* **WHAT YOU NEED TO DO**:
Please repeat the records beneath this task exactly as they appear, but skip the images.

* **THE DATA**:

>>>>>

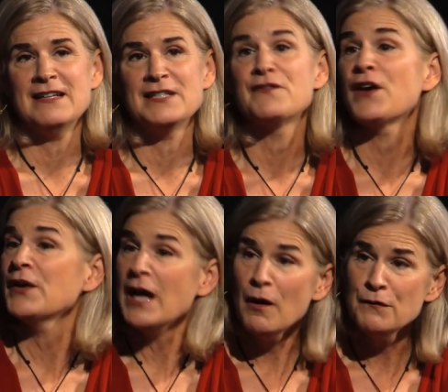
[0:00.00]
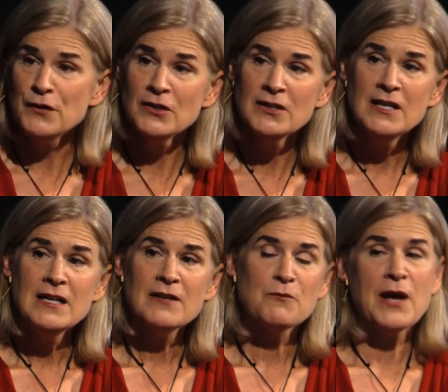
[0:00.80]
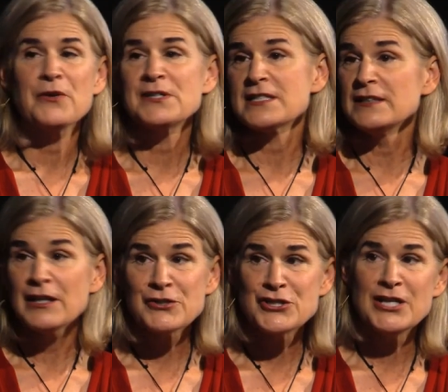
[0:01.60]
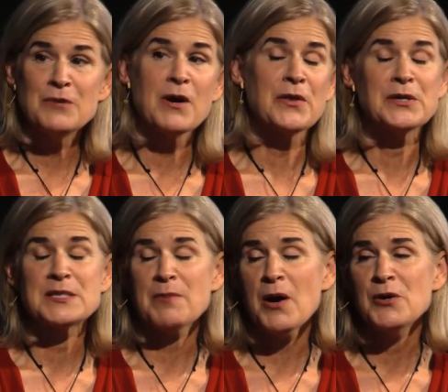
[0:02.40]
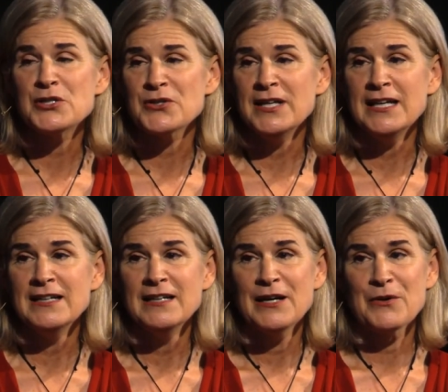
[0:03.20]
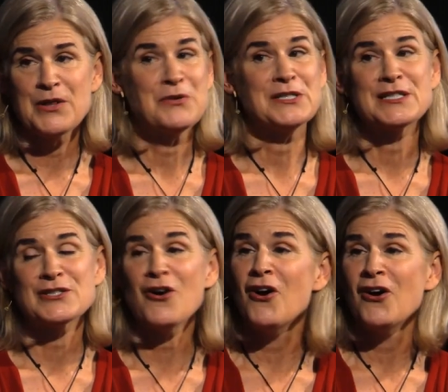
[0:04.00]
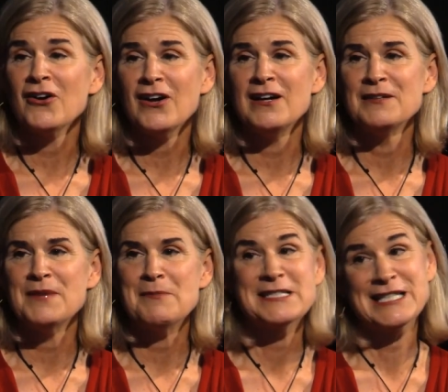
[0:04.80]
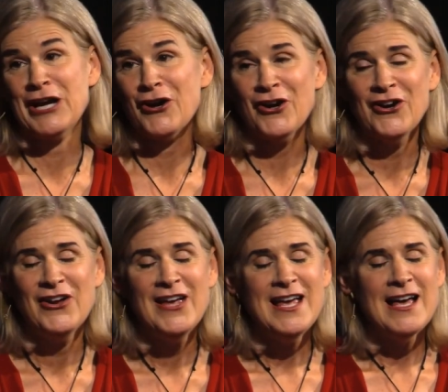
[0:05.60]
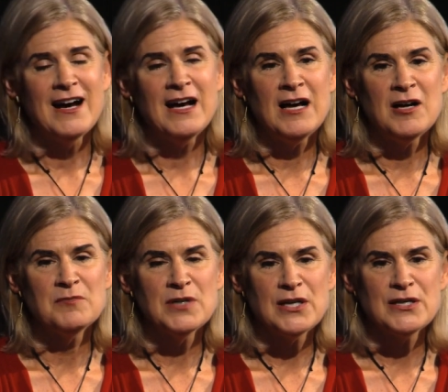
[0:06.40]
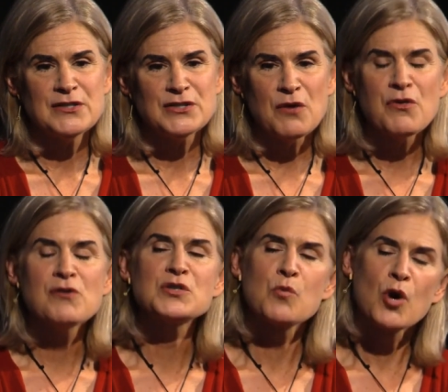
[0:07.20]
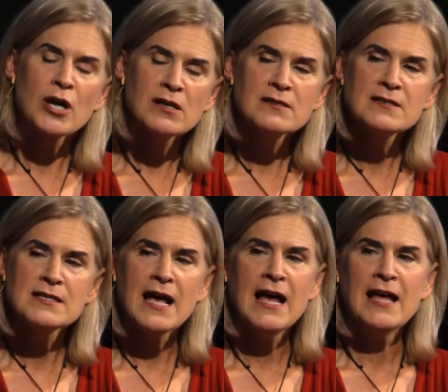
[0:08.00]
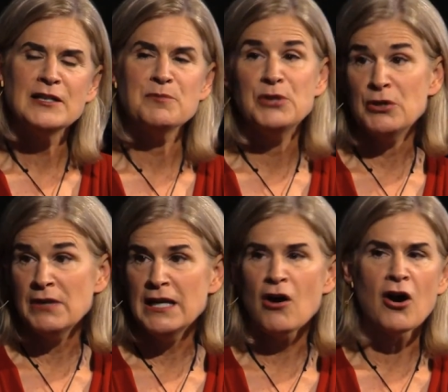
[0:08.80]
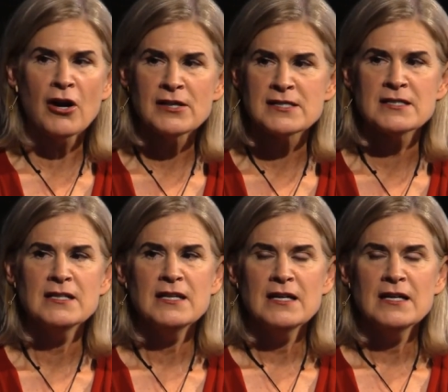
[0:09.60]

is very helpful, whether it's liturgy, whether it's poetry, whether it's song. Um, yeah. I'm a singer, yeah. um, so those words and beauty, art,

<<<<<

* **RESPONSE TO THIS TASK**:
[0:00.00]
[0:00.80]
[0:01.60]
[0:02.40]
[0:03.20]
[0:04.00]
[0:04.80]
[0:05.60]
[0:06.40]
[0:07.20]
[0:08.00]
[0:08.80]
[0:09.60]

is very helpful, whether it's liturgy, whether it's poetry, whether it's song. Um, yeah. I'm a singer, yeah. um, so those words and beauty, art,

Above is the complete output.